I'm not sure if this is related, but I noticed what I think is a subtle bug
in the named_slot_map::insert function in named_slot_map.cpp. The function
creates and returns a named_slot_map::iterator object for the new slot that
it is inserting. It appears, however, that the 'slot_assigned' flag in the
impl part of this object is never initialized (group, last_group, and slot_
are all set up). When the iterator object is returned, a temporary object
is constructed from the iterator_impl object, and then the iterator object
is returned from the function by value. In debug mode, the MSVC compiler
was constructing a second temp iterator from the first temp iterator for its
return value, rather than optimizing out the construction of the second
temp.

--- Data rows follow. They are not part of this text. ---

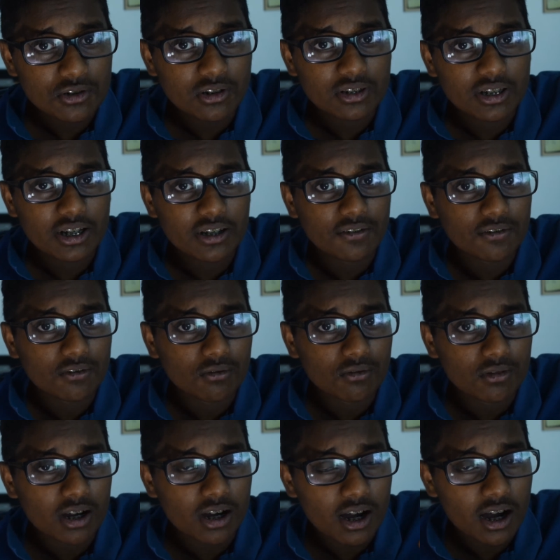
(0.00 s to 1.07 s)
that if
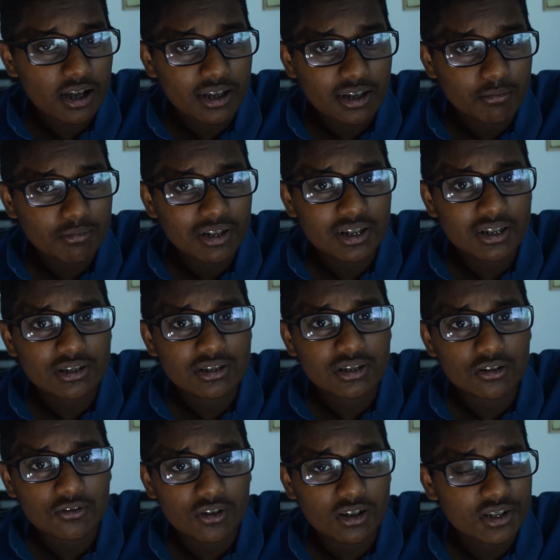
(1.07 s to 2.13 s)
I and millions
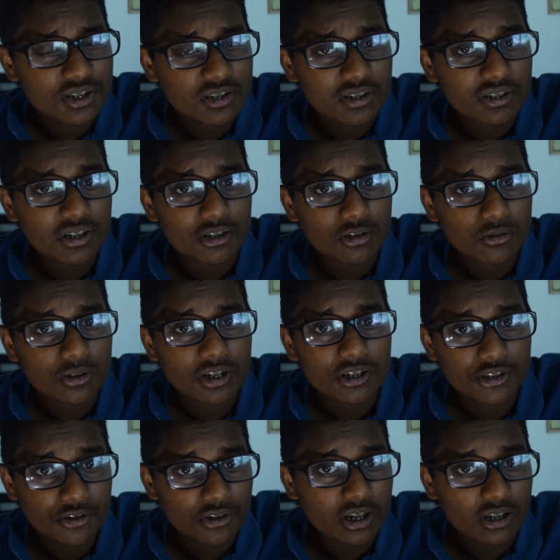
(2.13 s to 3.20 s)
of other children can do it,
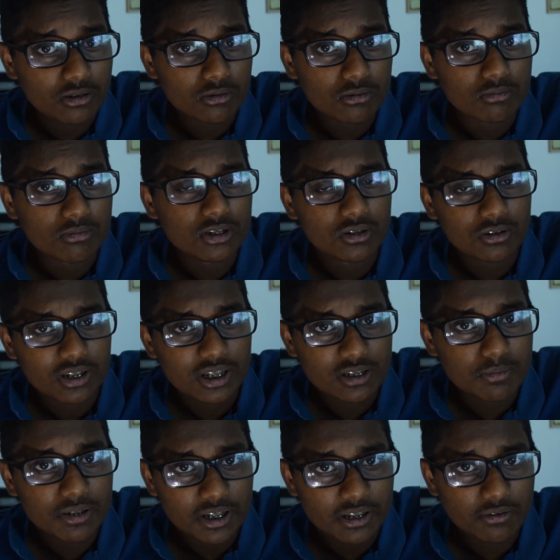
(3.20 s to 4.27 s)
you can too. So let's
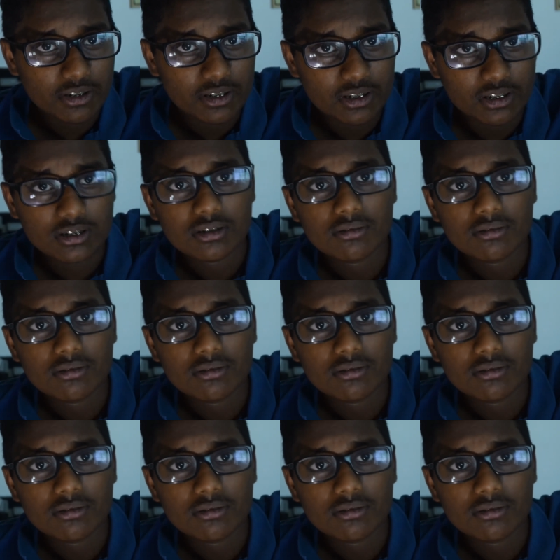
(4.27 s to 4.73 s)
begin with this.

When the copy constructor is used for this second temp, it may or may
not actually copy the slot_ member (you are at the mercy of whatever
happened to be in the memory now occupied by the uninitialized slot_assigned
member in the first temp). If slot_assigned ends up as false and slot_ is
not copied, you will get an access violation in signal_base::connect_slot
because it assumes the iterator returned from insert is valid and
immediately derefences it to call set_controlling() on the related
connection object.

I think there should be an 'it->slot_assigned = true;' somewhere towards the
end of named_slot_map::insert, but since slot_assigned is a private member
of named_slot_map_iterator::impl, you'd have to make named_slot_map be a
friend or else it won't give you access. You could also make the impl
object with the constructor that lets you set up all 4 members, rather than
default constructing it and assigning the members by hand, but I didn't
think through whether or not this method could leak resources in the event
of an exception in the insert function.

Does it seem like this could be related to the crashes that were showing up?